RECORDS TO PROCESS
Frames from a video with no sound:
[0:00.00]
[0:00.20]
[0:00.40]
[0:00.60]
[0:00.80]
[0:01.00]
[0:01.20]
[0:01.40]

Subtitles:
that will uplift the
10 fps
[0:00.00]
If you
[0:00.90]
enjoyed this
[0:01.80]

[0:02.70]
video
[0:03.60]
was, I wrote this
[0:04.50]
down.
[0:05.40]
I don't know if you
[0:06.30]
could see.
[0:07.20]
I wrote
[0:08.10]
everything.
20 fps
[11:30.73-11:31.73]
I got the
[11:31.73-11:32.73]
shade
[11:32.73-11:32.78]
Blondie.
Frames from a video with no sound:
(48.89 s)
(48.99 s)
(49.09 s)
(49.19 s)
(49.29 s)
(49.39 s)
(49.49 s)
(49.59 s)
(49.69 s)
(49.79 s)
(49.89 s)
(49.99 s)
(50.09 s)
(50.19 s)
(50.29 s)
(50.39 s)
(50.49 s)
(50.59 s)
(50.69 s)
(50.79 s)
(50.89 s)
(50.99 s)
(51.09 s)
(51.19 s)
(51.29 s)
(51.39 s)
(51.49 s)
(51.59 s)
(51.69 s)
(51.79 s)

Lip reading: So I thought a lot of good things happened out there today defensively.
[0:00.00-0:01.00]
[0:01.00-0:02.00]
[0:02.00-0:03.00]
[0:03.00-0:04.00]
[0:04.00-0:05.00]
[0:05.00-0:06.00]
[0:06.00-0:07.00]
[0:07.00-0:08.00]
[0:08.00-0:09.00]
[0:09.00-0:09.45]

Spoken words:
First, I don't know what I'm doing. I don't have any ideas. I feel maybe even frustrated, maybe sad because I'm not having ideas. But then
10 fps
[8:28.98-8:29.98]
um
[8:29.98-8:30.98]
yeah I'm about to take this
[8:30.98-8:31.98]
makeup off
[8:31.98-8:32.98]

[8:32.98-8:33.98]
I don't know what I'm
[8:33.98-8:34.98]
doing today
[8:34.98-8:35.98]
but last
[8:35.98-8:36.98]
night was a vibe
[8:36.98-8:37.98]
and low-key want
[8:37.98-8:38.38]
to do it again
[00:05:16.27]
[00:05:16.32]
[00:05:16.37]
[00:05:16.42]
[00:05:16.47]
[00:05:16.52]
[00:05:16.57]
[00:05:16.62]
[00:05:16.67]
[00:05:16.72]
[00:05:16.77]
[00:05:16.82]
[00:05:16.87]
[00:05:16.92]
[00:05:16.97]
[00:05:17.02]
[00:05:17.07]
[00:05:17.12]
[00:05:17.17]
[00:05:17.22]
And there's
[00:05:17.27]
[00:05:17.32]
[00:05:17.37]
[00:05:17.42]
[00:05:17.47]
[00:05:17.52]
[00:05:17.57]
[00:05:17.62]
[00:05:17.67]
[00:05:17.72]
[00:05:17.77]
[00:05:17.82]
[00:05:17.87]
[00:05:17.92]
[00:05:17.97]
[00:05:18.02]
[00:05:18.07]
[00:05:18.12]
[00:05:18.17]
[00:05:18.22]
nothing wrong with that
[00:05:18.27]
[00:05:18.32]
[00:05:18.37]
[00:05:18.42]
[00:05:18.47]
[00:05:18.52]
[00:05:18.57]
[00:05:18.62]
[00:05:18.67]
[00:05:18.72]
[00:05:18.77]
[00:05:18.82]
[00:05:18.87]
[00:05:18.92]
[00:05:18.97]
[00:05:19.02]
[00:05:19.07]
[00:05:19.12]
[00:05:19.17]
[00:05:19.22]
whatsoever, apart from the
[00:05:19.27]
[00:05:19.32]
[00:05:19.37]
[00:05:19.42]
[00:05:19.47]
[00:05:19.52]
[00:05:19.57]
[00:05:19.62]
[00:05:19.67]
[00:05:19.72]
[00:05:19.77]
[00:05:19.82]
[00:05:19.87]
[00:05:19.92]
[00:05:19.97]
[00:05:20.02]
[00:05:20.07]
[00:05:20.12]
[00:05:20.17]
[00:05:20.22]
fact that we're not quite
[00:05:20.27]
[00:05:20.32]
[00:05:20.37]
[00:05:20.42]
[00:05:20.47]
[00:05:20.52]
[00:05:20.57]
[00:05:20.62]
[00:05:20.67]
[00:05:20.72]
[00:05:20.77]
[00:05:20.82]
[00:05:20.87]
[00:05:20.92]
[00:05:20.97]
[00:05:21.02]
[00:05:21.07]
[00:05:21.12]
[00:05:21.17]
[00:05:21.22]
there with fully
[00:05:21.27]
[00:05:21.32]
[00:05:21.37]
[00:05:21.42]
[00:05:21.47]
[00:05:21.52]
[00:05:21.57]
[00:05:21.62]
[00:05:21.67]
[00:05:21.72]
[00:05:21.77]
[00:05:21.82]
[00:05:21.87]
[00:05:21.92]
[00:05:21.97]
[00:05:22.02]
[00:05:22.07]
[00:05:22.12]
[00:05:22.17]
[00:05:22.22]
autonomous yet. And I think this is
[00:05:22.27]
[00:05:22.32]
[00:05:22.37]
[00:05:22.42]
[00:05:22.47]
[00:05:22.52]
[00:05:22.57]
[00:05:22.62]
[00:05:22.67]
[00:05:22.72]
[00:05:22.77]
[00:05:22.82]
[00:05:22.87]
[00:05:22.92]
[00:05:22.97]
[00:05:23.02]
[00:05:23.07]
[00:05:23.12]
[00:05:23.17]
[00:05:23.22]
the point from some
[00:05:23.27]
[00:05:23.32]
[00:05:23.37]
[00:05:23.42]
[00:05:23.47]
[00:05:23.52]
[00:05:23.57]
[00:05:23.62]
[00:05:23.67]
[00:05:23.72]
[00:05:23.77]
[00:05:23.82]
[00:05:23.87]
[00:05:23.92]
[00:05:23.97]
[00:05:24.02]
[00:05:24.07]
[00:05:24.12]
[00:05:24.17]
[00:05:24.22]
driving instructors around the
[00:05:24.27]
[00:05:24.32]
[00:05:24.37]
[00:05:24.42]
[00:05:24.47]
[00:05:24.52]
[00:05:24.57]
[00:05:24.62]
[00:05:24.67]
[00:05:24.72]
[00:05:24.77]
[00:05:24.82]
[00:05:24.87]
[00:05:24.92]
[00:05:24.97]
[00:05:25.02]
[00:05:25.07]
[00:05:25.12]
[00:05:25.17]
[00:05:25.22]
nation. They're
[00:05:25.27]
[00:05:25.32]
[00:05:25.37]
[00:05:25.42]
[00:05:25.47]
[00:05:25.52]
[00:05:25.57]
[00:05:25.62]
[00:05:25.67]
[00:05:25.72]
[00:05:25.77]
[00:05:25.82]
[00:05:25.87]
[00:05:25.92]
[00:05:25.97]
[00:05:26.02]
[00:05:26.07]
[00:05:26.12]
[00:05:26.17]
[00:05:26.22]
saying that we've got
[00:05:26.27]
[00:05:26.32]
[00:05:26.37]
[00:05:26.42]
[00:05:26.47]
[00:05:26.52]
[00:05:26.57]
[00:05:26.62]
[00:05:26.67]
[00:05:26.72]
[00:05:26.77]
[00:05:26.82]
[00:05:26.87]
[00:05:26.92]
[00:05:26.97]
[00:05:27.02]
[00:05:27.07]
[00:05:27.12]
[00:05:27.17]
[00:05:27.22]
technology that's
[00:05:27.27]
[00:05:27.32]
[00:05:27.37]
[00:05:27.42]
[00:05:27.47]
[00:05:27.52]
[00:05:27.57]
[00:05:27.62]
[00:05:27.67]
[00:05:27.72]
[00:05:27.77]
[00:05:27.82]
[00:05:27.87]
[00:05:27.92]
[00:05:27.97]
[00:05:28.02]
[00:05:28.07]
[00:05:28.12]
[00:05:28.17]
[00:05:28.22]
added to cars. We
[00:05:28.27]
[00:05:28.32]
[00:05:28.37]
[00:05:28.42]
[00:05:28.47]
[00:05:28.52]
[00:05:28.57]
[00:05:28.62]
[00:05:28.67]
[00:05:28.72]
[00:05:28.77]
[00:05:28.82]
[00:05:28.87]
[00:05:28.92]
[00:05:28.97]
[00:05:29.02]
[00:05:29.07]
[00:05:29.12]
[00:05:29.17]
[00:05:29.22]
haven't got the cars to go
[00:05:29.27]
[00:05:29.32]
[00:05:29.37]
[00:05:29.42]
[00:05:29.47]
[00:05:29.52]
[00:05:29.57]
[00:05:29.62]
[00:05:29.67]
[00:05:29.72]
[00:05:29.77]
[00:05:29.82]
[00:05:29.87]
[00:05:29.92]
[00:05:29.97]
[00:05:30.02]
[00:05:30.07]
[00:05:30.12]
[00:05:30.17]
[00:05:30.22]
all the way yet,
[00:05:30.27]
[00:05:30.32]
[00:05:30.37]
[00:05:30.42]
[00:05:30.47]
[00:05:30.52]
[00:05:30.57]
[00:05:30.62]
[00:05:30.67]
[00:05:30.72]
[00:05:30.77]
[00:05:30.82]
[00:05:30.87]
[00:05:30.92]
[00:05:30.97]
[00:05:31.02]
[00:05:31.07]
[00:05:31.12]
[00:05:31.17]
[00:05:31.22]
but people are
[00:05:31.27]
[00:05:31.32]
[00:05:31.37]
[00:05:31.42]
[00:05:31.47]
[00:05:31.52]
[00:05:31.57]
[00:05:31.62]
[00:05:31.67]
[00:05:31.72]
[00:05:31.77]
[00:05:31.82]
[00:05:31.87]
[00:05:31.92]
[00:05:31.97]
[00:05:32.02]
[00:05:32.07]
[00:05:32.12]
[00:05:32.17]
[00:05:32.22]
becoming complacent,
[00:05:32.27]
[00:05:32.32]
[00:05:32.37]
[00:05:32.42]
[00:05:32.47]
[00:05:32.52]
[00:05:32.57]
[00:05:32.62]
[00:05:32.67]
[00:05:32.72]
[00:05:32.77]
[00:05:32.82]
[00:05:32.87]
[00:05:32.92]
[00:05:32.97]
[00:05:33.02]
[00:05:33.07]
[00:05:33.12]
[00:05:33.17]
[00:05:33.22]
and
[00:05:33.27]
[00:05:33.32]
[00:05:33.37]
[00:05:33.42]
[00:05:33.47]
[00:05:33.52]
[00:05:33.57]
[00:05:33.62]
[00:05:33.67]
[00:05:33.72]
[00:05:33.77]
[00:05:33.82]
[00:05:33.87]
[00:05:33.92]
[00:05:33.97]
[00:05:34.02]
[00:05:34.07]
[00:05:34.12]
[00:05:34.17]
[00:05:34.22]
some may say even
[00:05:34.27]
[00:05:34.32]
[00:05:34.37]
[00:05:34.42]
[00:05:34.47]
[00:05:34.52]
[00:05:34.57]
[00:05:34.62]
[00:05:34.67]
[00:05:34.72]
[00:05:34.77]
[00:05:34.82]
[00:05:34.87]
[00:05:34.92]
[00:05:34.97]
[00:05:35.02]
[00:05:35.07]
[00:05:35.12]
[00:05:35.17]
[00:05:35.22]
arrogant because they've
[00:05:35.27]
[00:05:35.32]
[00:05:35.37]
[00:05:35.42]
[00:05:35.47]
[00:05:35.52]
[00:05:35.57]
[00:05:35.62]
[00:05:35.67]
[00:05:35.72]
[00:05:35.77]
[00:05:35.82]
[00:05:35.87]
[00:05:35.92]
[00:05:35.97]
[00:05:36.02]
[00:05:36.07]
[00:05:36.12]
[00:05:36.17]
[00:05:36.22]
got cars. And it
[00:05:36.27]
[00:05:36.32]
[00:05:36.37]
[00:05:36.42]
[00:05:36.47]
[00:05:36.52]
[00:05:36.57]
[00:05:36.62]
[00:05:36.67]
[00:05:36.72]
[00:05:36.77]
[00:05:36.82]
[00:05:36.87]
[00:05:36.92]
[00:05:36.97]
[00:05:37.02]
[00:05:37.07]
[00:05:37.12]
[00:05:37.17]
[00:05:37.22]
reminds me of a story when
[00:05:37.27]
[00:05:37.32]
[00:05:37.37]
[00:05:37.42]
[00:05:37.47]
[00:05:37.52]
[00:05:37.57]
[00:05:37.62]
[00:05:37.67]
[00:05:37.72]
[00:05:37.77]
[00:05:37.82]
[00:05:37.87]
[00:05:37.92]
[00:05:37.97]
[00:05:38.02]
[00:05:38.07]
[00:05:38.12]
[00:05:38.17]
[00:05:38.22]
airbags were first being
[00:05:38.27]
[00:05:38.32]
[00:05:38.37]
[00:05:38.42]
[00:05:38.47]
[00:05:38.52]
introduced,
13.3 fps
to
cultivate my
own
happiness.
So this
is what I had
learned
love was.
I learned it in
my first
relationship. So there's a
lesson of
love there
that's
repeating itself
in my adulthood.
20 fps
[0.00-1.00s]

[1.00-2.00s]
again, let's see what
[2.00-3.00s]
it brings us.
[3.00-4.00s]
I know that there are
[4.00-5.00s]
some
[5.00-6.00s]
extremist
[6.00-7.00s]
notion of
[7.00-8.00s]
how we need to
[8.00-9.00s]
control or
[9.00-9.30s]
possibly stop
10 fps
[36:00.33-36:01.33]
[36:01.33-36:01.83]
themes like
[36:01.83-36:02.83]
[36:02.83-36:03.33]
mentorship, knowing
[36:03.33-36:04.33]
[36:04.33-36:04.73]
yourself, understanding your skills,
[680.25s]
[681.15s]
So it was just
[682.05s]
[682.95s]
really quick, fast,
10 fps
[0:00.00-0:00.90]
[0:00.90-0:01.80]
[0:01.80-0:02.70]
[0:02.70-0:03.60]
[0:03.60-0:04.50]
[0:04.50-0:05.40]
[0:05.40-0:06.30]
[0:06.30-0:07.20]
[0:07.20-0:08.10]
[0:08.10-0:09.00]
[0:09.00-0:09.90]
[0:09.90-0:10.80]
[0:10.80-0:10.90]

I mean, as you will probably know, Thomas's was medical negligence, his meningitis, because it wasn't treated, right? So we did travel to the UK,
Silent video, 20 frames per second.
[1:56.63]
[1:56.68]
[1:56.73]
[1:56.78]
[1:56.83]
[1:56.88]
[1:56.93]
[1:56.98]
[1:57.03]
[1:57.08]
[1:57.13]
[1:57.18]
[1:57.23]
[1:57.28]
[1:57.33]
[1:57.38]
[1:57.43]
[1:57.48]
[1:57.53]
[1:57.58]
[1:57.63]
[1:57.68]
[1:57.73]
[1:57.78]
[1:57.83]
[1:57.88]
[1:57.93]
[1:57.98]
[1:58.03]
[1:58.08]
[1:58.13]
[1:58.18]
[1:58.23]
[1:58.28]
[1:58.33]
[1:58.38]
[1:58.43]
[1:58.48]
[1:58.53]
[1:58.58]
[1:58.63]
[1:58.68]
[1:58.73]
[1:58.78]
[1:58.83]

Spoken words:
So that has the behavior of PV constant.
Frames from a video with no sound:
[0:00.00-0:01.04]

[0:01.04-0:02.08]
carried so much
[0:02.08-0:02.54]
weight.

EXERCISE
In the listing above, locate the line containing "[00:05:32.02]" and the line containing "[00:05:34.92]", then transcribe both and every line between them verbatim.

SOLVED PROBLEM
[00:05:32.02]
[00:05:32.07]
[00:05:32.12]
[00:05:32.17]
[00:05:32.22]
becoming complacent,
[00:05:32.27]
[00:05:32.32]
[00:05:32.37]
[00:05:32.42]
[00:05:32.47]
[00:05:32.52]
[00:05:32.57]
[00:05:32.62]
[00:05:32.67]
[00:05:32.72]
[00:05:32.77]
[00:05:32.82]
[00:05:32.87]
[00:05:32.92]
[00:05:32.97]
[00:05:33.02]
[00:05:33.07]
[00:05:33.12]
[00:05:33.17]
[00:05:33.22]
and
[00:05:33.27]
[00:05:33.32]
[00:05:33.37]
[00:05:33.42]
[00:05:33.47]
[00:05:33.52]
[00:05:33.57]
[00:05:33.62]
[00:05:33.67]
[00:05:33.72]
[00:05:33.77]
[00:05:33.82]
[00:05:33.87]
[00:05:33.92]
[00:05:33.97]
[00:05:34.02]
[00:05:34.07]
[00:05:34.12]
[00:05:34.17]
[00:05:34.22]
some may say even
[00:05:34.27]
[00:05:34.32]
[00:05:34.37]
[00:05:34.42]
[00:05:34.47]
[00:05:34.52]
[00:05:34.57]
[00:05:34.62]
[00:05:34.67]
[00:05:34.72]
[00:05:34.77]
[00:05:34.82]
[00:05:34.87]
[00:05:34.92]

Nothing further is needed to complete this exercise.